Analysis: No justification for Diarmuid Connolly’s sideline reaction and it could result in a lengthy ban
Another weekend, another disciplinary storm surrounding Diarmuid Connolly.
If he was unlucky to pick up a black card against Monaghan in the last round of the league, his second game back after last year's All-Ireland when the focus of his ongoing duel with Mayo's Lee Keegan was so strong, there was no misfortune in his decision to yank back Kerry's Gavin Crowley in the league final the following weekend. It was as needless as could be.
"Frustration on my part rather than anything else really. You look at them, you learn and move on," said Connolly (right) a couple of weeks later.
Clearly, the lesson hasn't hit home yet if Saturday night is anything to go by.
His reaction to Ciarán Branagan's decision to award a sideline to Carlow in the early stages of the second half was to lay his hand on the Down man's chest with sufficient force to nudge him back just a fraction and then angrily jab his finger at him.
It puts him in the line of fire of a Category V offence of the GAA's Rule 7.2 that covers threatening conduct towards an official, an offence that bears a three-month suspension.
It's hard to avoid the conclusion that, in this case, "minor physical interference," clearly defined in rule, has taken place.
Minor physical interference is categorised as 'laying a hand on, pushing, pulling or jostling' an official and looks like it will, pending an appeal, rule out Tipperary goalkeeper Evan Comerford for most of the championship.
The degree of force is irrelevant. Once there is contact, such as 'laying a hand on,' an offence has been committed under the terms of this rule and the argument that 'there wasn't much in it' shouldn't come into it.
Of course, the player is entitled to due process.
And in his favour will be the failure of the match officials to take any action at the time.
Referee Sean Hurson may not have seen it with any great clarity but Branagan was the recipient and chose not to draw attention to it, perhaps in the knowledge that Connolly was fired up after three Carlow players confronted him to strip him of the ball and get on with the sideline.
On that basis the possibility that this incident may already be deemed to have been dealt with is there.
But the Central Competition Controls Committee are more likely to take a different view.
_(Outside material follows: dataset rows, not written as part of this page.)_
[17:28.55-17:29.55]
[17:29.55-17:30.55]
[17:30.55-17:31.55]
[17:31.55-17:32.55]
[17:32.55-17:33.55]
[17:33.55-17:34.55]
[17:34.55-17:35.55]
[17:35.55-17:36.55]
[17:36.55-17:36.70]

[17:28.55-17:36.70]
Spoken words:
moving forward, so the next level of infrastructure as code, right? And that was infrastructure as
The unedifying spectacle of one of the most talented players in the game confronting an official in such an aggressive manner and making contact, however slight, has no justification.
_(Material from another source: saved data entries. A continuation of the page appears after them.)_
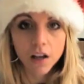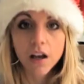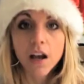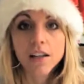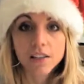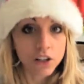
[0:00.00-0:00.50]

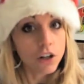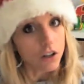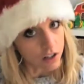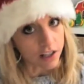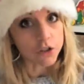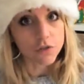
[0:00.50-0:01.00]
it's going to look
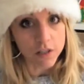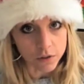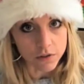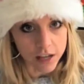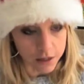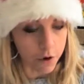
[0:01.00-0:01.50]
like a trestle
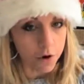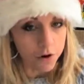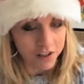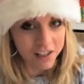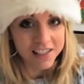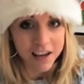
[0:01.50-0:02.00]
table
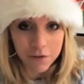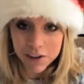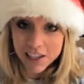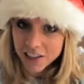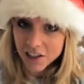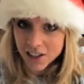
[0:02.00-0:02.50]
because
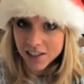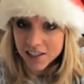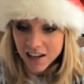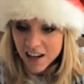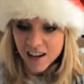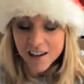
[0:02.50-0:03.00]
everything's
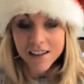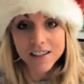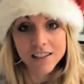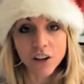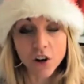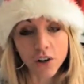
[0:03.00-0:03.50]
just
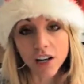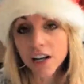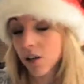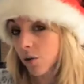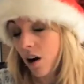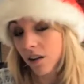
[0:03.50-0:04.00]
stuck on it
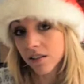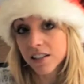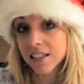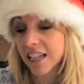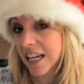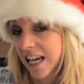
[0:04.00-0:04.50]
and you can't
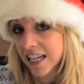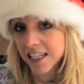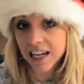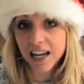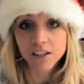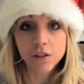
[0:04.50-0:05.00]
see it.
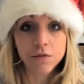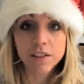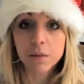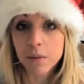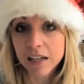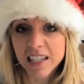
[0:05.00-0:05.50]
It has no
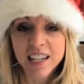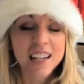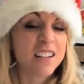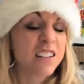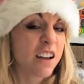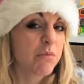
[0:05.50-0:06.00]
visibility and it
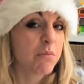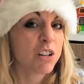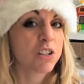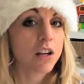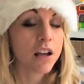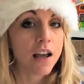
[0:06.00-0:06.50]
doesn't have
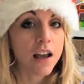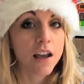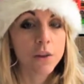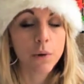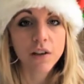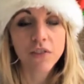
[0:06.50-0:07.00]
much in
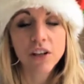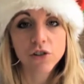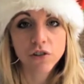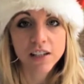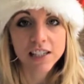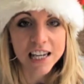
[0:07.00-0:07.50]
the way of
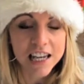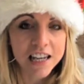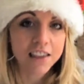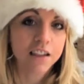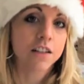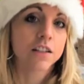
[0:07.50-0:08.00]
interest
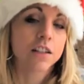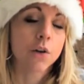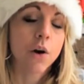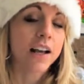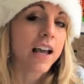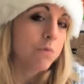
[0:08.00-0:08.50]
either. So
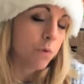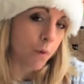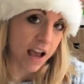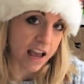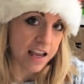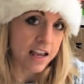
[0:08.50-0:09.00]
I came
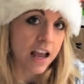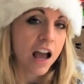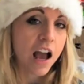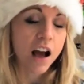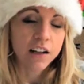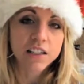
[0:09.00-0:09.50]
away
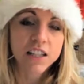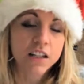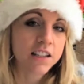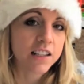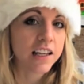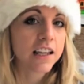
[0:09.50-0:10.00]
and I
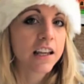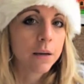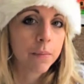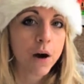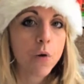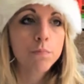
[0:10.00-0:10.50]
started thinking
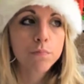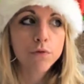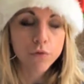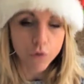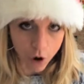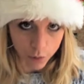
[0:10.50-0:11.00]
about
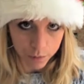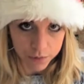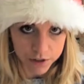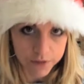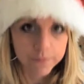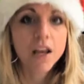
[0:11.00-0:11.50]

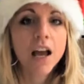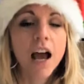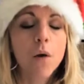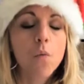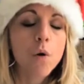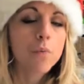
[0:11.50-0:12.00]
props
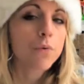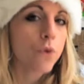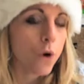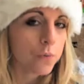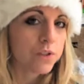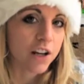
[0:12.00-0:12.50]
and what
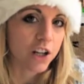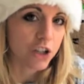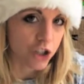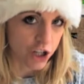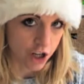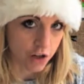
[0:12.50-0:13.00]
props I
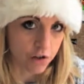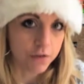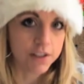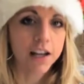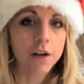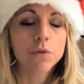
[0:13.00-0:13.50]
could
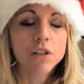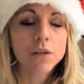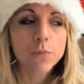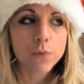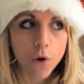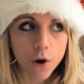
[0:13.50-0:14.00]
use. And I
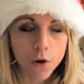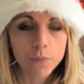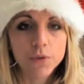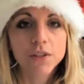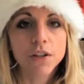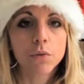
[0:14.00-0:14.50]
wanted
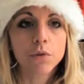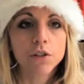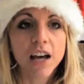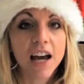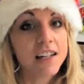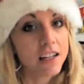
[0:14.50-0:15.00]
props that would
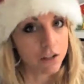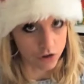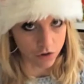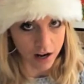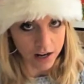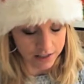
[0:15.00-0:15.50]
add
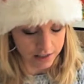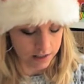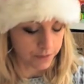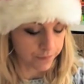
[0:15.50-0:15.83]
interest,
The protection of referees and officials has been paramount with this committee. Armagh manager Kieran McGeeney was sitting in the stands for yesterday's Ulster Championship match in Newry after he picked up a suspension under this rule for allegedly using threatening language towards linesman Joe McQuillan in a league match, a charge McGeeney challenged.
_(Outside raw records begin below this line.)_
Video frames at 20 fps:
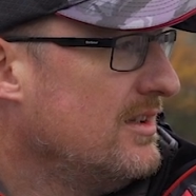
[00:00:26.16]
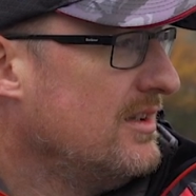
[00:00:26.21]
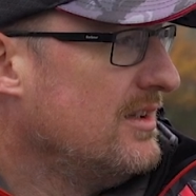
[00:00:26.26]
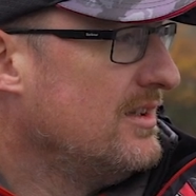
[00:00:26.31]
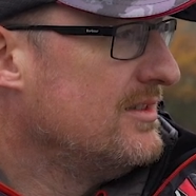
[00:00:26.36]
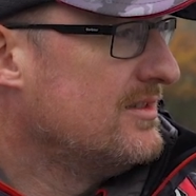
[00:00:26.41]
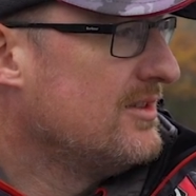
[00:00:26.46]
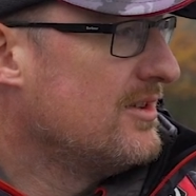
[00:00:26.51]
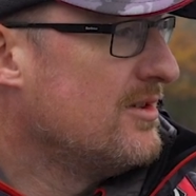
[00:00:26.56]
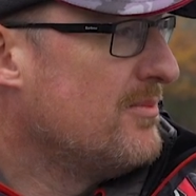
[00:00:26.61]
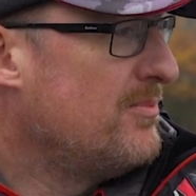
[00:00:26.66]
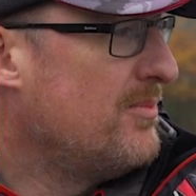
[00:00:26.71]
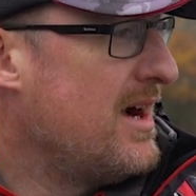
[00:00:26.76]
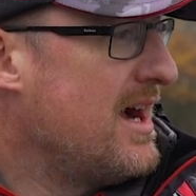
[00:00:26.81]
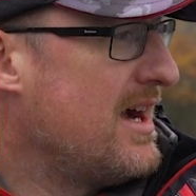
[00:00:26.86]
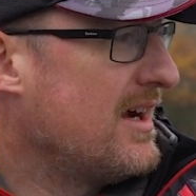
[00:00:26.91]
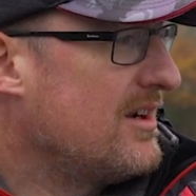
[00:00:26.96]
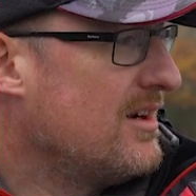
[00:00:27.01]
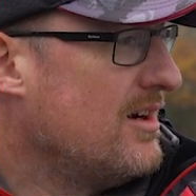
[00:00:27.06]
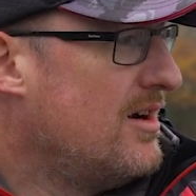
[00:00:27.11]
is on the
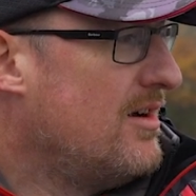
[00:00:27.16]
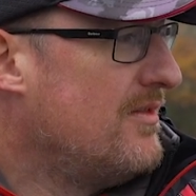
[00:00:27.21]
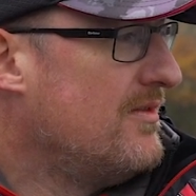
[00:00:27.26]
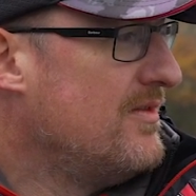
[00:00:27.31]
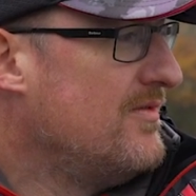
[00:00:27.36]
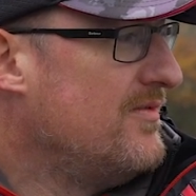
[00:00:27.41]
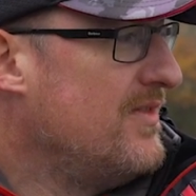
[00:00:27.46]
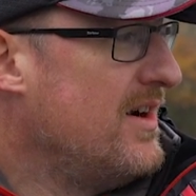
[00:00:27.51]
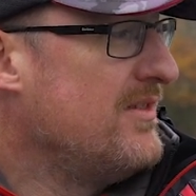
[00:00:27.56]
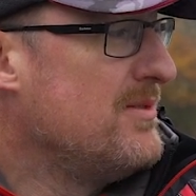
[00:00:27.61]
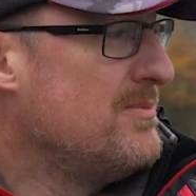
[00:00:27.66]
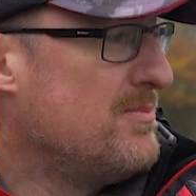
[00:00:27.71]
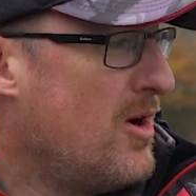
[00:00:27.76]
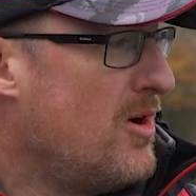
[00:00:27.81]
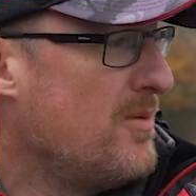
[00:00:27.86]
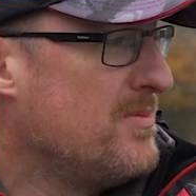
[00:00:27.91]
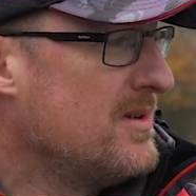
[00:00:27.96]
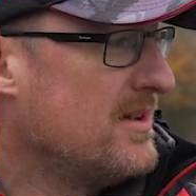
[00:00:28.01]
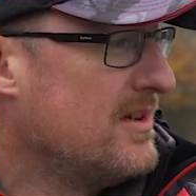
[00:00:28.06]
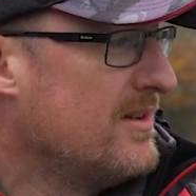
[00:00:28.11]
back of a very
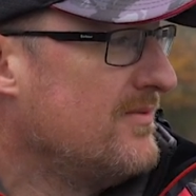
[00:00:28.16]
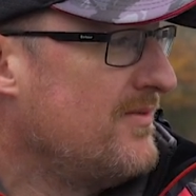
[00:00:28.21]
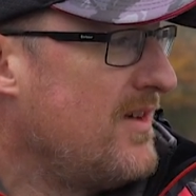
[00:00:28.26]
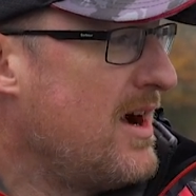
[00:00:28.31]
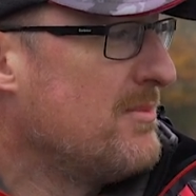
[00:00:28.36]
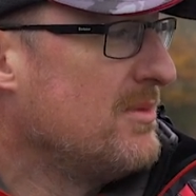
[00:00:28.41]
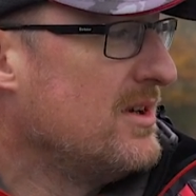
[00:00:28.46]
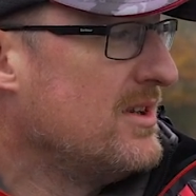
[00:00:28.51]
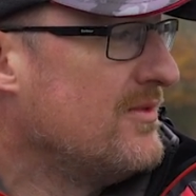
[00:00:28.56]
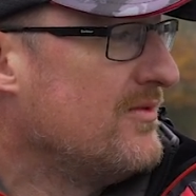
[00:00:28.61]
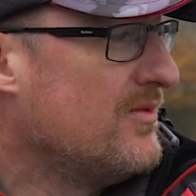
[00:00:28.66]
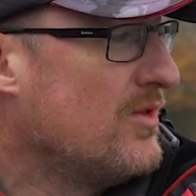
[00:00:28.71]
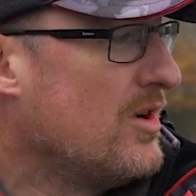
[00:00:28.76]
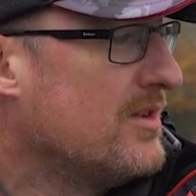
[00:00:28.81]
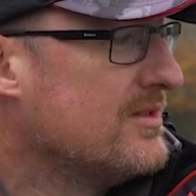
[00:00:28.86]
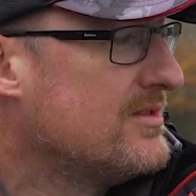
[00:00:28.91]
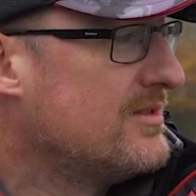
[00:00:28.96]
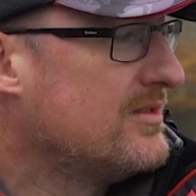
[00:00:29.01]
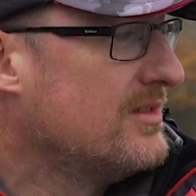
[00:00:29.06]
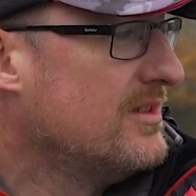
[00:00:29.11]
popular family of
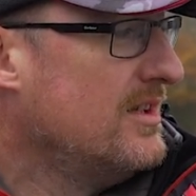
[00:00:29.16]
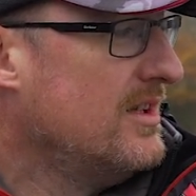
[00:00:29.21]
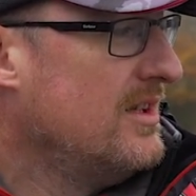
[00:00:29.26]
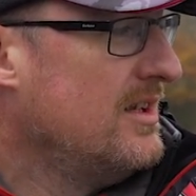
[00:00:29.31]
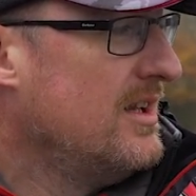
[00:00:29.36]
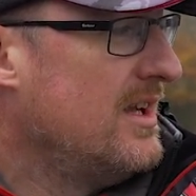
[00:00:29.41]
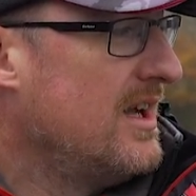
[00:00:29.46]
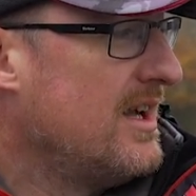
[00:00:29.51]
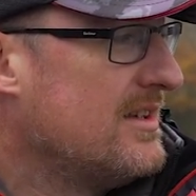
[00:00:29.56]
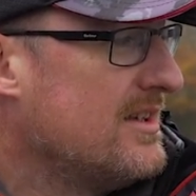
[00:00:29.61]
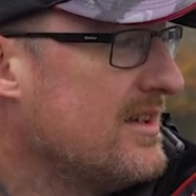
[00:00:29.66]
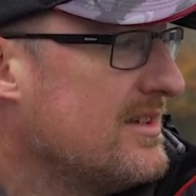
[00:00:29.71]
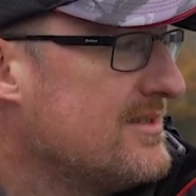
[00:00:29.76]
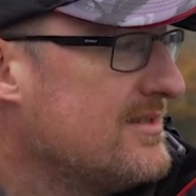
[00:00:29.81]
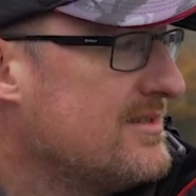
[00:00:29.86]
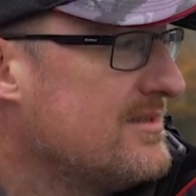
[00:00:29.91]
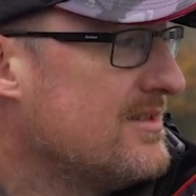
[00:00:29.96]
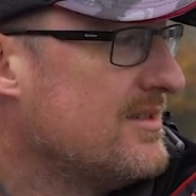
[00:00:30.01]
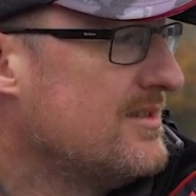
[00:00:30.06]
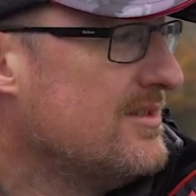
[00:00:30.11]
rods, and
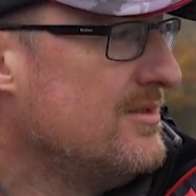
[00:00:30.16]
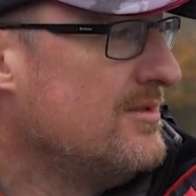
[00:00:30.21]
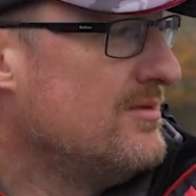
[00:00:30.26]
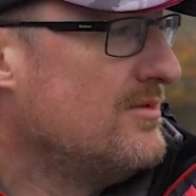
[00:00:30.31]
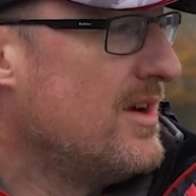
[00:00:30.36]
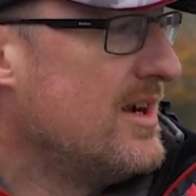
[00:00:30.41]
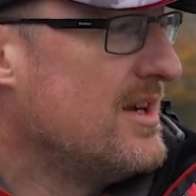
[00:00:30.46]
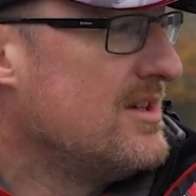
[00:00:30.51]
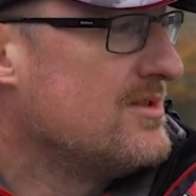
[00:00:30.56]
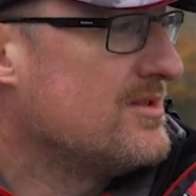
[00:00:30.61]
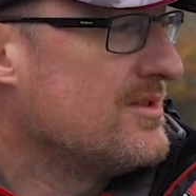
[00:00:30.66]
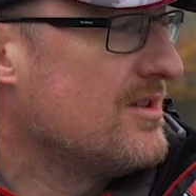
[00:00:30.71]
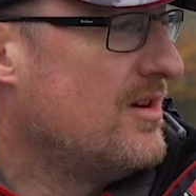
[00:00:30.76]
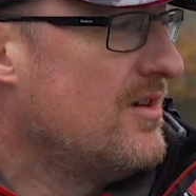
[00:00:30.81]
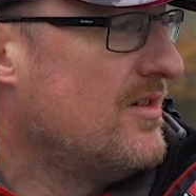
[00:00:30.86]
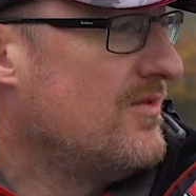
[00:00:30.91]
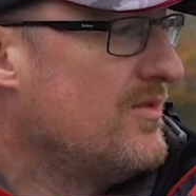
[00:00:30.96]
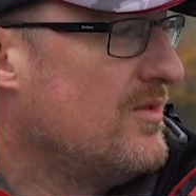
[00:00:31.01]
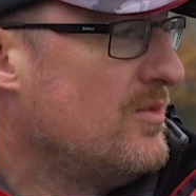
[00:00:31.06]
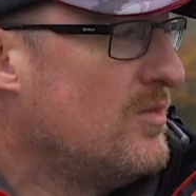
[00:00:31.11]
that's the new range
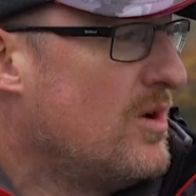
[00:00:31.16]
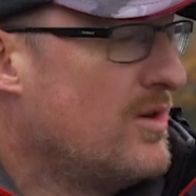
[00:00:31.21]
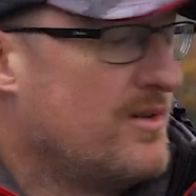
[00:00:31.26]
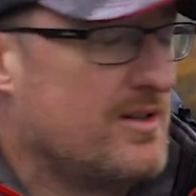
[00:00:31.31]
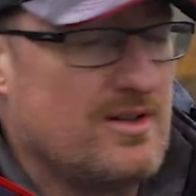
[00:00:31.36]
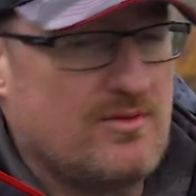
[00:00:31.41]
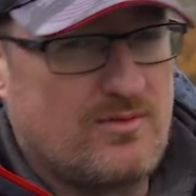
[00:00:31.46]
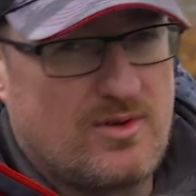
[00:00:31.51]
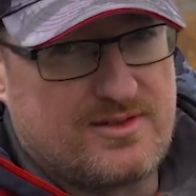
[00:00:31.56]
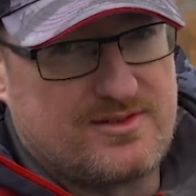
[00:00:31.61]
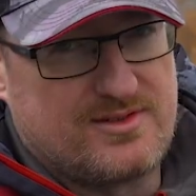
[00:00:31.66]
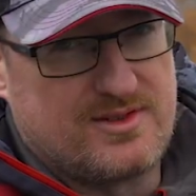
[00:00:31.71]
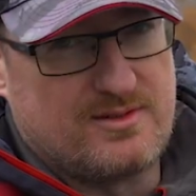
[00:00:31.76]
of Warrior rods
Connolly has long run the gauntlet of abuse from opponents who know that winding him up and giving him close and uncomfortable attention will draw a reaction quicker than it would with most of his contemporaries.
"We were hoping to try and entice him. Sure that's what most teams do," mused Westmeath manager Tom Cribbin after last year's Leinster final when his wing-back James Dolan tousled Connolly's hair as he ran by him, prompting Connolly to get him into a headlock.
On Saturday night, Carlow manager Turlough O'Brien offered a defence.
"Diarmuid Connolly is getting a lot of targeting too and he finds it hard on the pitch. You'd like to see him playing the game."
But frustration or targeting has no basis in his reaction to a simple decision to award a sideline the other way.
It had been a frustrating evening for Connolly up to that point any way and so far this season has been a forgettable one for him with Chrissy McKaigue over-running him for four points in an All-Ireland club semi-final in April before his abbreviated return to league action.
For Dublin, though, it has to be a real concern that Connolly's discipline is back in focus so quickly after his back-to-back black cards in April.
Jim Gavin has done a good job in channelling the best out of the St Vincent's man but, even if he does avoid sanction, involvement with an official in this manner won't sit easily with the manager.